### Task to complete
Exact copies of the records below are required.

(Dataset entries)
◆ ◆ ◆

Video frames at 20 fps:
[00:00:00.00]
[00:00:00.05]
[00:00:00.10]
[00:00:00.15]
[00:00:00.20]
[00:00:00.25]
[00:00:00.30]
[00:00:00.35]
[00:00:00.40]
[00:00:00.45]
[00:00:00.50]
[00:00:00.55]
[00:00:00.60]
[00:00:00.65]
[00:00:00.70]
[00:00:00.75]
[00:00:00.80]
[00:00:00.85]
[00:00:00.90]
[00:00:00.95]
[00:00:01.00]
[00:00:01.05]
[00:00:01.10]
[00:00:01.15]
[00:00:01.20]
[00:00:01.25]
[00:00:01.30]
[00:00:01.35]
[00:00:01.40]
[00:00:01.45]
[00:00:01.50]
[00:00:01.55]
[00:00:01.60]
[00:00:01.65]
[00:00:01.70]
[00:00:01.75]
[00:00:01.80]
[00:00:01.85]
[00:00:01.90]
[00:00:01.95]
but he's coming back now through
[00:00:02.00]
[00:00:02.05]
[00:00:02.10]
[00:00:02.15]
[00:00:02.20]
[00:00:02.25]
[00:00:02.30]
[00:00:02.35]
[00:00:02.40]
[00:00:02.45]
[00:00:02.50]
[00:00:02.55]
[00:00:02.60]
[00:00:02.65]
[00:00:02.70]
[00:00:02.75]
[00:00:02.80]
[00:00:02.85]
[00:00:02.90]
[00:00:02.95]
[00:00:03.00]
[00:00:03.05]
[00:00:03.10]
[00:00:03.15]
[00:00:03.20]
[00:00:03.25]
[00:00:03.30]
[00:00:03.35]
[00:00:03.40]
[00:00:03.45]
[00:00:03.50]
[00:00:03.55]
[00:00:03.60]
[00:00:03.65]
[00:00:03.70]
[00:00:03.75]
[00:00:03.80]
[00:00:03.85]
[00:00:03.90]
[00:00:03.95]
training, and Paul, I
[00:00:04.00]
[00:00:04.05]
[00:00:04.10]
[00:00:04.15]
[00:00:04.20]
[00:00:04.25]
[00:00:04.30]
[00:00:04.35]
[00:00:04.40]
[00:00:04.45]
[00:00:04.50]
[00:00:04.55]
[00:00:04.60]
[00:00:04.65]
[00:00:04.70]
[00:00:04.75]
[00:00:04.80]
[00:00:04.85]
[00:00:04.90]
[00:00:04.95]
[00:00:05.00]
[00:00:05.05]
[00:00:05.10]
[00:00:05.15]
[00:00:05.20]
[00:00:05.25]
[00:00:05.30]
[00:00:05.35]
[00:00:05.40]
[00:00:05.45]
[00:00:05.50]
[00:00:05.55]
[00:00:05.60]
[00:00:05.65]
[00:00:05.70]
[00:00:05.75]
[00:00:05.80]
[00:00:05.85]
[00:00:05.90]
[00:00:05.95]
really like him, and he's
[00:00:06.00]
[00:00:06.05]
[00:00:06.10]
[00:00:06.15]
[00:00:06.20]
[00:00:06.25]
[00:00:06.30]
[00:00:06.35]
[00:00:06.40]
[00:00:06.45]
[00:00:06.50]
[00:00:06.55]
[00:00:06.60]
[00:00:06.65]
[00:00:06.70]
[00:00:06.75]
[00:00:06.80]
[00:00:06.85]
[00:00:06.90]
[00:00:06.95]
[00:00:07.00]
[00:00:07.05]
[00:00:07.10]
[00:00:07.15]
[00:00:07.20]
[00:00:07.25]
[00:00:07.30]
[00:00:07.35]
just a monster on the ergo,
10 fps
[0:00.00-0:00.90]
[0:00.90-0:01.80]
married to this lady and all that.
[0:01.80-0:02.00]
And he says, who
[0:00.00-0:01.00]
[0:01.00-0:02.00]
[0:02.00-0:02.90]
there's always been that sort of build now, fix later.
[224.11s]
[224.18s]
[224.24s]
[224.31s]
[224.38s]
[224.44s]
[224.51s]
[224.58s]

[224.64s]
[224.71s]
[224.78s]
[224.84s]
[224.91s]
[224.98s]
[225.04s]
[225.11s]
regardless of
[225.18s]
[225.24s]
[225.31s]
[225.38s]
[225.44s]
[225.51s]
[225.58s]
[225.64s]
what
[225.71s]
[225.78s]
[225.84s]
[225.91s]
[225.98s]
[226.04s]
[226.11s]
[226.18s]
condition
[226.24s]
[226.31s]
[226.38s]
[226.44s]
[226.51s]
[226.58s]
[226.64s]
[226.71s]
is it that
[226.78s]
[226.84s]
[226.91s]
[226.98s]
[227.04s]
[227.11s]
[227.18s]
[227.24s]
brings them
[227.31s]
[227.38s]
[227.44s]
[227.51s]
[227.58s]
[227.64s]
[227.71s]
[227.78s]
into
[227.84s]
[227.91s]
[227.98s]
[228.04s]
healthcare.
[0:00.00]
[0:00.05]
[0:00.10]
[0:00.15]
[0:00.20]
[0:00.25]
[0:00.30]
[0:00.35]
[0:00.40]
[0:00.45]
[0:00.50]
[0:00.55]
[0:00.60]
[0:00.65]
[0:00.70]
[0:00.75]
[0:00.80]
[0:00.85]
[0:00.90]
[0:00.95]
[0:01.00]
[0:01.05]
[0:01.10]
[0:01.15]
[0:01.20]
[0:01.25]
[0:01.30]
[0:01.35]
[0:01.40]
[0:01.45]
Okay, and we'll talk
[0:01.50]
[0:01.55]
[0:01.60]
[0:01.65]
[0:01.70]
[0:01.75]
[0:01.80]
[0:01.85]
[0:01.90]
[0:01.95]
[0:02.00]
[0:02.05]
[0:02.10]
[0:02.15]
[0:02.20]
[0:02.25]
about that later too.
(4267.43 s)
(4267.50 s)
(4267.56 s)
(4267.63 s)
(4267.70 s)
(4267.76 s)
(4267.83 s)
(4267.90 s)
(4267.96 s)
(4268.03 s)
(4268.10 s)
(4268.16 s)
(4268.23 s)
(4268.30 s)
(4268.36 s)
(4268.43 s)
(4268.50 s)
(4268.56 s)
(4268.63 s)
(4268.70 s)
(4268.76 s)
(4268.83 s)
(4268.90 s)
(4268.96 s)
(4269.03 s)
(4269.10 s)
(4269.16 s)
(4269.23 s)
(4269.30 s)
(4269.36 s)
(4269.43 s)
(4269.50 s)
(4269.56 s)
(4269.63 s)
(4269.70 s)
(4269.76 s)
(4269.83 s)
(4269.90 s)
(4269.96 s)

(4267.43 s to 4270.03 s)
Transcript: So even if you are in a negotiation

◆ ◆ ◆

### Solution to this task
Video frames at 20 fps:
[00:00:00.00]
[00:00:00.05]
[00:00:00.10]
[00:00:00.15]
[00:00:00.20]
[00:00:00.25]
[00:00:00.30]
[00:00:00.35]
[00:00:00.40]
[00:00:00.45]
[00:00:00.50]
[00:00:00.55]
[00:00:00.60]
[00:00:00.65]
[00:00:00.70]
[00:00:00.75]
[00:00:00.80]
[00:00:00.85]
[00:00:00.90]
[00:00:00.95]
[00:00:01.00]
[00:00:01.05]
[00:00:01.10]
[00:00:01.15]
[00:00:01.20]
[00:00:01.25]
[00:00:01.30]
[00:00:01.35]
[00:00:01.40]
[00:00:01.45]
[00:00:01.50]
[00:00:01.55]
[00:00:01.60]
[00:00:01.65]
[00:00:01.70]
[00:00:01.75]
[00:00:01.80]
[00:00:01.85]
[00:00:01.90]
[00:00:01.95]
but he's coming back now through
[00:00:02.00]
[00:00:02.05]
[00:00:02.10]
[00:00:02.15]
[00:00:02.20]
[00:00:02.25]
[00:00:02.30]
[00:00:02.35]
[00:00:02.40]
[00:00:02.45]
[00:00:02.50]
[00:00:02.55]
[00:00:02.60]
[00:00:02.65]
[00:00:02.70]
[00:00:02.75]
[00:00:02.80]
[00:00:02.85]
[00:00:02.90]
[00:00:02.95]
[00:00:03.00]
[00:00:03.05]
[00:00:03.10]
[00:00:03.15]
[00:00:03.20]
[00:00:03.25]
[00:00:03.30]
[00:00:03.35]
[00:00:03.40]
[00:00:03.45]
[00:00:03.50]
[00:00:03.55]
[00:00:03.60]
[00:00:03.65]
[00:00:03.70]
[00:00:03.75]
[00:00:03.80]
[00:00:03.85]
[00:00:03.90]
[00:00:03.95]
training, and Paul, I
[00:00:04.00]
[00:00:04.05]
[00:00:04.10]
[00:00:04.15]
[00:00:04.20]
[00:00:04.25]
[00:00:04.30]
[00:00:04.35]
[00:00:04.40]
[00:00:04.45]
[00:00:04.50]
[00:00:04.55]
[00:00:04.60]
[00:00:04.65]
[00:00:04.70]
[00:00:04.75]
[00:00:04.80]
[00:00:04.85]
[00:00:04.90]
[00:00:04.95]
[00:00:05.00]
[00:00:05.05]
[00:00:05.10]
[00:00:05.15]
[00:00:05.20]
[00:00:05.25]
[00:00:05.30]
[00:00:05.35]
[00:00:05.40]
[00:00:05.45]
[00:00:05.50]
[00:00:05.55]
[00:00:05.60]
[00:00:05.65]
[00:00:05.70]
[00:00:05.75]
[00:00:05.80]
[00:00:05.85]
[00:00:05.90]
[00:00:05.95]
really like him, and he's
[00:00:06.00]
[00:00:06.05]
[00:00:06.10]
[00:00:06.15]
[00:00:06.20]
[00:00:06.25]
[00:00:06.30]
[00:00:06.35]
[00:00:06.40]
[00:00:06.45]
[00:00:06.50]
[00:00:06.55]
[00:00:06.60]
[00:00:06.65]
[00:00:06.70]
[00:00:06.75]
[00:00:06.80]
[00:00:06.85]
[00:00:06.90]
[00:00:06.95]
[00:00:07.00]
[00:00:07.05]
[00:00:07.10]
[00:00:07.15]
[00:00:07.20]
[00:00:07.25]
[00:00:07.30]
[00:00:07.35]
just a monster on the ergo,
10 fps
[0:00.00-0:00.90]
[0:00.90-0:01.80]
married to this lady and all that.
[0:01.80-0:02.00]
And he says, who
[0:00.00-0:01.00]
[0:01.00-0:02.00]
[0:02.00-0:02.90]
there's always been that sort of build now, fix later.
[224.11s]
[224.18s]
[224.24s]
[224.31s]
[224.38s]
[224.44s]
[224.51s]
[224.58s]

[224.64s]
[224.71s]
[224.78s]
[224.84s]
[224.91s]
[224.98s]
[225.04s]
[225.11s]
regardless of
[225.18s]
[225.24s]
[225.31s]
[225.38s]
[225.44s]
[225.51s]
[225.58s]
[225.64s]
what
[225.71s]
[225.78s]
[225.84s]
[225.91s]
[225.98s]
[226.04s]
[226.11s]
[226.18s]
condition
[226.24s]
[226.31s]
[226.38s]
[226.44s]
[226.51s]
[226.58s]
[226.64s]
[226.71s]
is it that
[226.78s]
[226.84s]
[226.91s]
[226.98s]
[227.04s]
[227.11s]
[227.18s]
[227.24s]
brings them
[227.31s]
[227.38s]
[227.44s]
[227.51s]
[227.58s]
[227.64s]
[227.71s]
[227.78s]
into
[227.84s]
[227.91s]
[227.98s]
[228.04s]
healthcare.
[0:00.00]
[0:00.05]
[0:00.10]
[0:00.15]
[0:00.20]
[0:00.25]
[0:00.30]
[0:00.35]
[0:00.40]
[0:00.45]
[0:00.50]
[0:00.55]
[0:00.60]
[0:00.65]
[0:00.70]
[0:00.75]
[0:00.80]
[0:00.85]
[0:00.90]
[0:00.95]
[0:01.00]
[0:01.05]
[0:01.10]
[0:01.15]
[0:01.20]
[0:01.25]
[0:01.30]
[0:01.35]
[0:01.40]
[0:01.45]
Okay, and we'll talk
[0:01.50]
[0:01.55]
[0:01.60]
[0:01.65]
[0:01.70]
[0:01.75]
[0:01.80]
[0:01.85]
[0:01.90]
[0:01.95]
[0:02.00]
[0:02.05]
[0:02.10]
[0:02.15]
[0:02.20]
[0:02.25]
about that later too.
(4267.43 s)
(4267.50 s)
(4267.56 s)
(4267.63 s)
(4267.70 s)
(4267.76 s)
(4267.83 s)
(4267.90 s)
(4267.96 s)
(4268.03 s)
(4268.10 s)
(4268.16 s)
(4268.23 s)
(4268.30 s)
(4268.36 s)
(4268.43 s)
(4268.50 s)
(4268.56 s)
(4268.63 s)
(4268.70 s)
(4268.76 s)
(4268.83 s)
(4268.90 s)
(4268.96 s)
(4269.03 s)
(4269.10 s)
(4269.16 s)
(4269.23 s)
(4269.30 s)
(4269.36 s)
(4269.43 s)
(4269.50 s)
(4269.56 s)
(4269.63 s)
(4269.70 s)
(4269.76 s)
(4269.83 s)
(4269.90 s)
(4269.96 s)

(4267.43 s to 4270.03 s)
Transcript: So even if you are in a negotiation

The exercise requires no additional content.